As U.S. banks got stronger and their European rivals weakened, client loyalties began to change.

Today’s companies are increasingly global. They make more of their money in the U.S. and have swapped a shareholder register stacked with old-line European families and trusts for the likes of BlackRock Inc. and other U.S. investment giants, where Wall Street banks are better connected. The percentage of U.K. companies’ stock owned by foreigners rose from 16% in 1994 to 53% in 2016, according to government statistics.

Fiat, the Italian car maker that pursued a tie-up with France’s Renault this year, makes two-thirds of its money in the U.S.,  where it owns Chrysler. Its shots are called by John Elkann, the New York-born scion of the family that founded Fiat in 1899.

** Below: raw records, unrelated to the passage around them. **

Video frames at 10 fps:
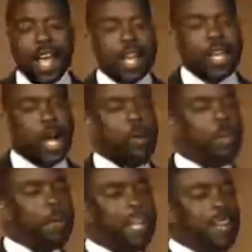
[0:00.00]
you
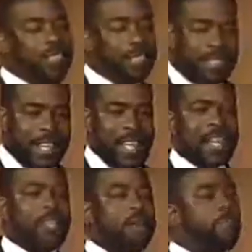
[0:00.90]
will begin to see
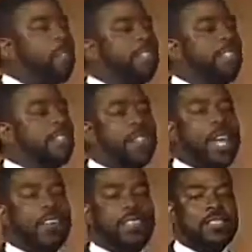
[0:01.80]
a difference in the
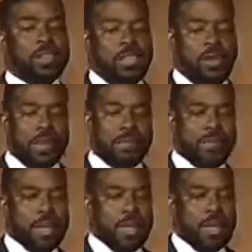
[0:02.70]
things that you're doing.
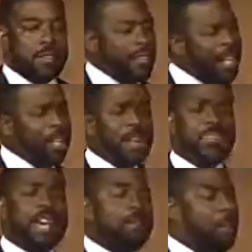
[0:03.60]
Selling
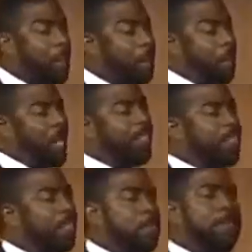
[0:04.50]
yourself on your
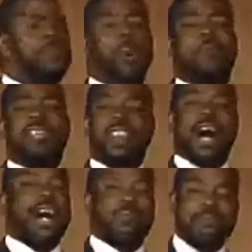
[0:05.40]
ability to perform a
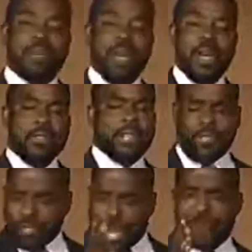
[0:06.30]
job, to
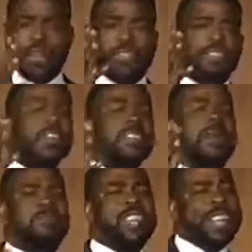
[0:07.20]
achieve a certain
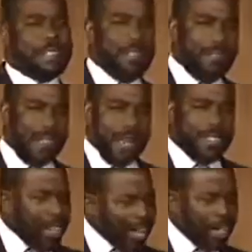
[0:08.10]
objective.
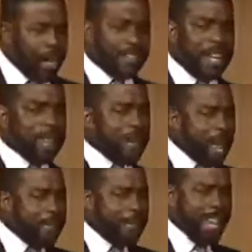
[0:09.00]
Telling yourself
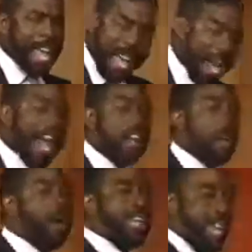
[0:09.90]
every day, here I
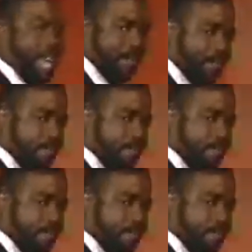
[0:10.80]
go again.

One of Mr. Elkann’s closest advisers is a Goldman Sachs banker who for the past 15 years has organized a yearly gathering of European billionaire business owners, according to people who have attended. They swap stories, share advice and, more often than not, hire Goldman for deals.

Globalization has cost the Europeans not just on headline-grabbing mergers, but in the everyday business of managing money for clients. Deliveroo, a food-delivery startup based in the U.K., sought to ramp up in Europe and the Middle East. Instead of hiring local banks in each market, it consolidated its money flows with Citigroup , which has local licenses in 98 countries and a global digital platform.

JPMorgan has made a big push to expand transaction banking for European clients. In 2010 it established a new unit of global bankers to pitch day-to-day transaction services to big companies, and later took over dozens of European transaction relationships from RBS.

UBS’s Stamford, Conn., trading floor in 2005. It was able to accommodate 1,400 traders and staff. PHOTO: RICK FRIEDMAN/CORBIS/GETTY IMAGES

Most recently JPMorgan said it is extending its commercial banking business globally, targeting hundreds of midsize businesses across Europe. It has sought to take on a more local flavoring, doing things like sponsoring math-and-science programs for students in France, Germany and Italy.

Last year, Citigroup and JPMorgan were two of the three biggest providers of day-to-day transaction banking globally, along with Britain’s HSBC Holdings PLC, according to Coalition. U.S. banks accounted for 57% of the global transaction-banking revenue pool among the biggest banks in that business, versus 22% for Europeans, Coalition said.